Right place, right time

Audrey Leon

February 1, 2016

Audrey Leon chats with Gerald (Jerry) Stone, ‎senior vice president, Fluor Offshore Solutions, about his unlikely career in engineering, his take on the current market situation, and his work in harsh environments.

Jerry Stone.

Gerald Stone, senior vice president, Fluor Offshore Solutions, comes from a military family, and it is that background that eventually put him on a path toward civil engineering that has led him all over the world, and to take on harsh environment projects such as Hebron offshore Newfoundland, Canada, and Sakhalin Island, offshore Russia. His career path, Stone told OE, was just being at the “right place at the right time.”

Stone’s father retired from the military as a sergeant major, and Stone’s family traveled the world, living abroad in France and Germany. Stone, who was born in Alaska, eventually attended school at The Citadel earning a Bachelor of Science in civil engineering. After graduating, he spent 10 years as an engineer in the US Army, eventually joining the US Army Corps of Engineers, which led him to earn a master’s in civil engineering from Clemson University. Stone joined Fluor in 1989, first coming up through the ranks on the construction side, but eventually serving on megaprojects on the oil and gas side.

Stone served as program director for Fluor’s work on Sakhalin Island and led the formation of Fluor’s Russian joint venture, Sakhalin Neftegas Technology. This work has been ongoing since 2003, and has consisted of four major projects – and a few smaller capital projects – amounting to US$10 billion over the last 12 years. The company’s scope of work has included a 250,000 b/d onshore processing facility on the island, a satellite facility, offshore pipelines, two offshore platforms, and Stone says, Fluor is now also working on an expansion to the satellite facility.

There are plenty of issues involved with harsh environments that make the work complicated. “Weather is always a factor; the sea lift window is always a factor,” Stone says. “We have to do everything around delivering modules and offshore kits in a pretty tight weather window on Sakhalin Island. That’s part of the logistics and other things we have to deal with. Any work in and around the island is very expensive so we try to get everything modularized and we try to get the kits completed and fully pre-commissioned before we even get there.”

To help Fluor accomplish their work off Sakhalin, the company created another joint venture called ANGS, on Russia’s Sakhalin Island, which offers full-service fabrication and modular assembly solutions. Fluor has repeated this strategy in China, where, in 2015, it formed a new joint venture with COOEC called COOEC-Fluor Heavy Industries Co., Ltd. The two companies will own, operate and manage the 2 million sq m Zhuhai fabrication yard in the Guangdong province, which will be able to accommodate fabrication modules weighing more than 50,000 tons.

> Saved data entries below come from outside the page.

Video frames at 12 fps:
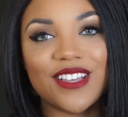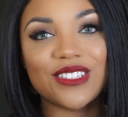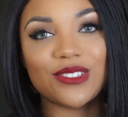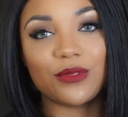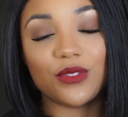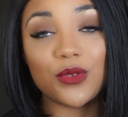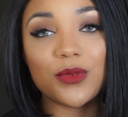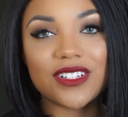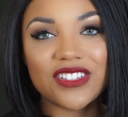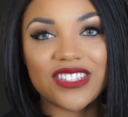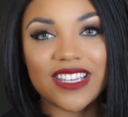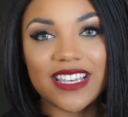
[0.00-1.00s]
So if you want
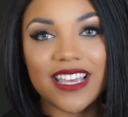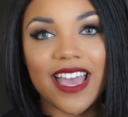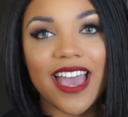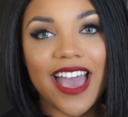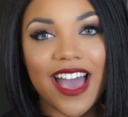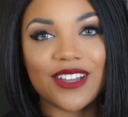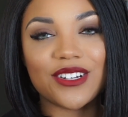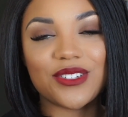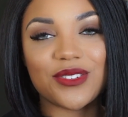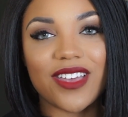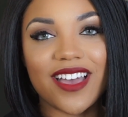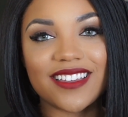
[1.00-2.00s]
to see how to
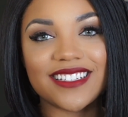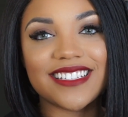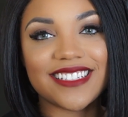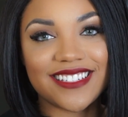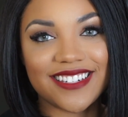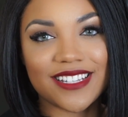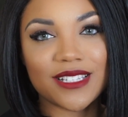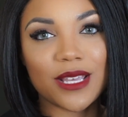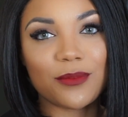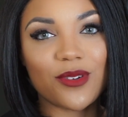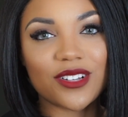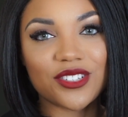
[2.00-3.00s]
do that, just
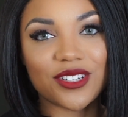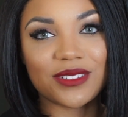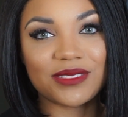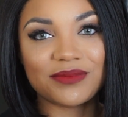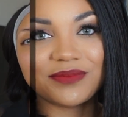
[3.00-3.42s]
keep watching.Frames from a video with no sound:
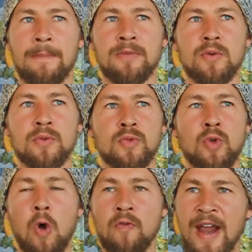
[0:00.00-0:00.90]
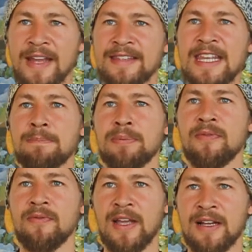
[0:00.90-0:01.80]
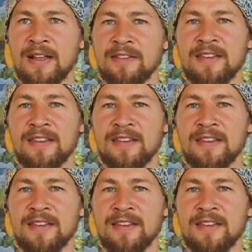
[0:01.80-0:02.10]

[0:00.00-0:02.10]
to go very deep, like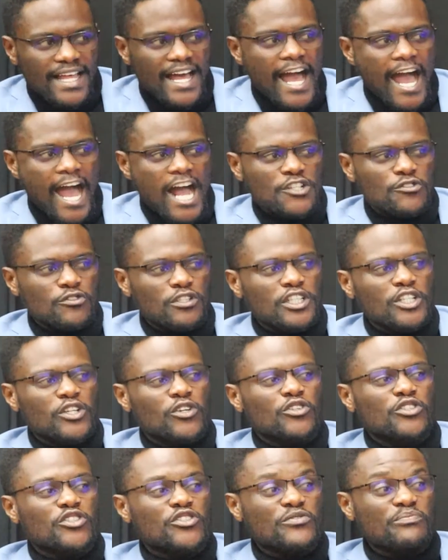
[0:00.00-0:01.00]
are actually
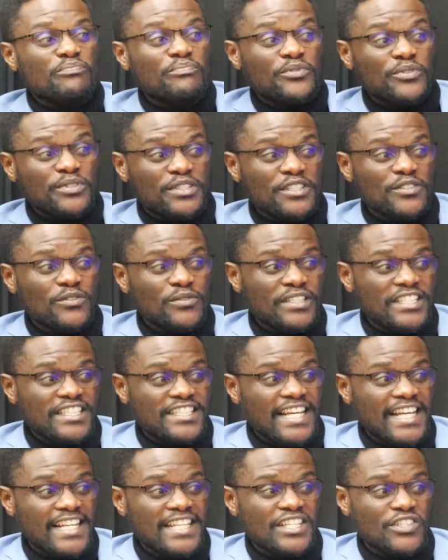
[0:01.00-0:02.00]
contributing to the
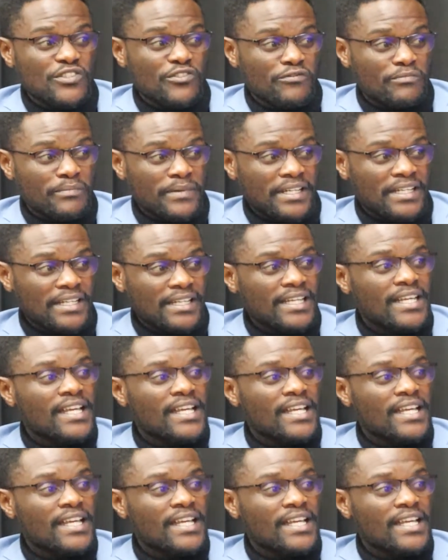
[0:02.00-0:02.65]
challenge of men.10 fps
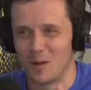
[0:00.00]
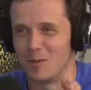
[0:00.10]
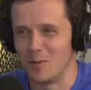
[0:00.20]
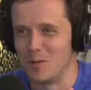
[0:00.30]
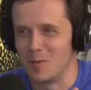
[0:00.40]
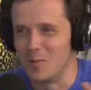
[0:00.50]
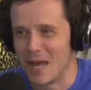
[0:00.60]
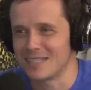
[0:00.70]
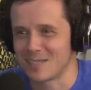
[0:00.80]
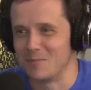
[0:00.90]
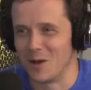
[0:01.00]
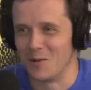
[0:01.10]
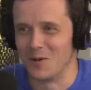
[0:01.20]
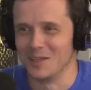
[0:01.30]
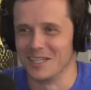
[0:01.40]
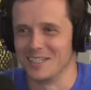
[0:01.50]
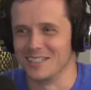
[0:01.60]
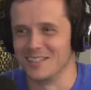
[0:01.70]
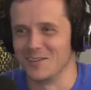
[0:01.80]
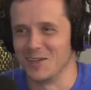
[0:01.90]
Bubba Bubba Bubba basketball one that he did,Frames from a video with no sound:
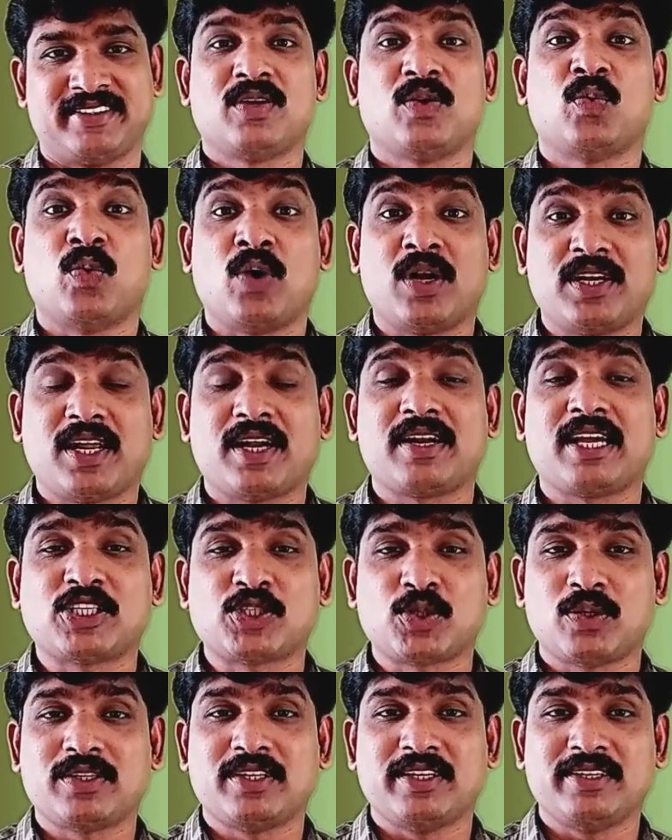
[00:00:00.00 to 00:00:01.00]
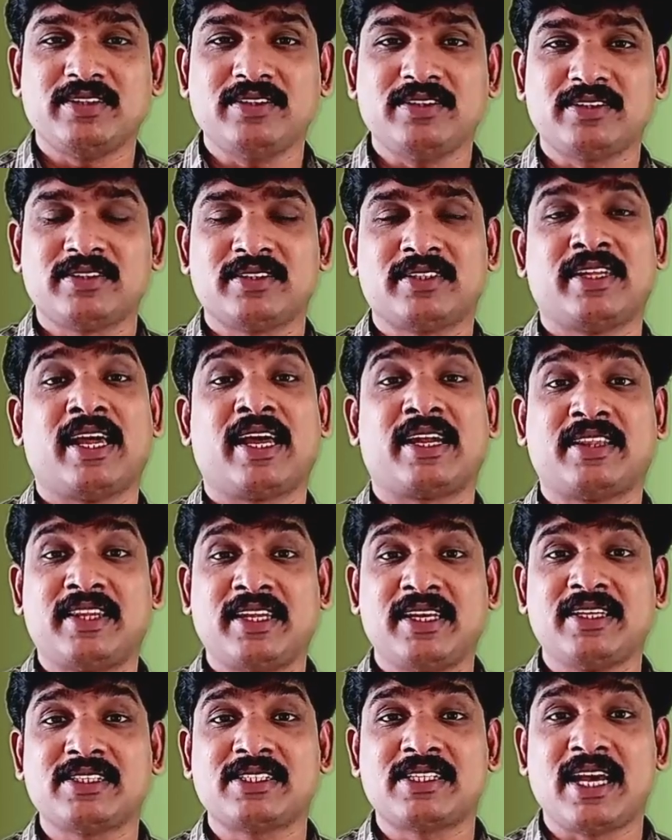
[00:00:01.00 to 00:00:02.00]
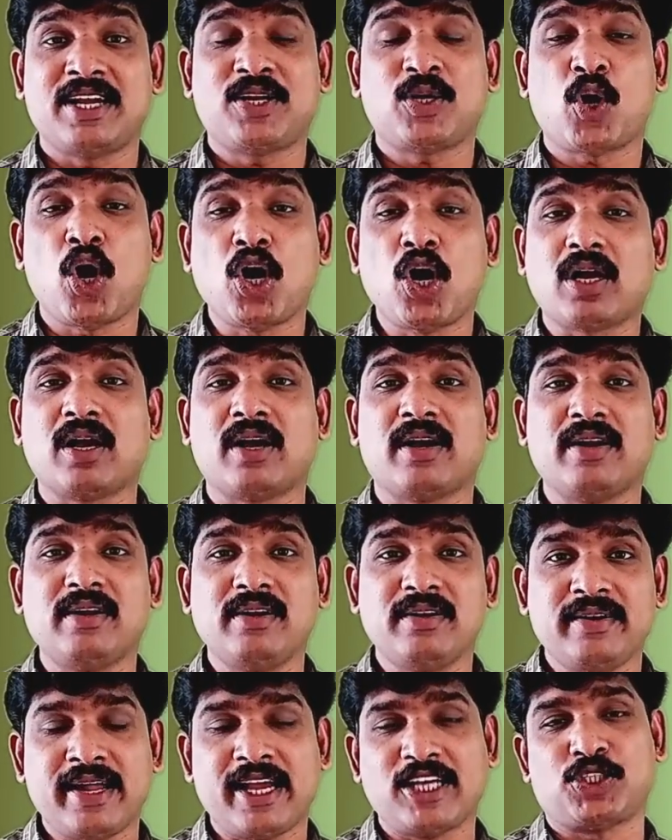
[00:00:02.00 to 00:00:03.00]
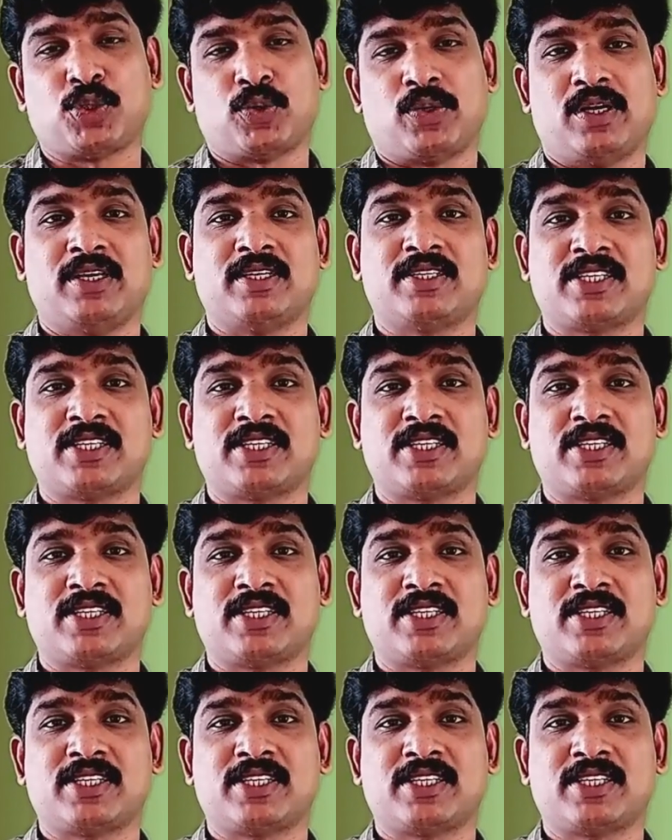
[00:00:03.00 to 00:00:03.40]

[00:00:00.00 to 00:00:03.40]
What are natural things? They are things that occur naturally,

The new yard in China is part of the reason why Stone remains positive about the industry despite the oil price.

“Everyone is thinking that the offshore market is going to be stressed,” Stone says. “I’m a little bit counter to that. Particularly because of the yard in Zhuhai. The impact of this venture in China – some of it has to be because offshore projects are longer term plays for owners. Immediately we started getting inquiries from clients.”

Stone explains that the average time from when operators find the play to when it achieves production can take between 10-20 years, and no matter what the current price is, most choose to keep projects moving forward.

Stone remains positive that the impact of the new yard will also spread to new markets for the offshore division, including opening Fluor to the FPSO and decommissioning markets. And while the news hasn’t been too positive for FPSOs, Stone believes there is life yet in that market.

“There are a lot of FPSOs that people are wringing their hands about, but there are still other FPSOs that we know are moving forward,” Stone says. “Some will be leased, and in the past we hadn’t considered that market, but we are very interested and we believe we will have a play in assisting that market.”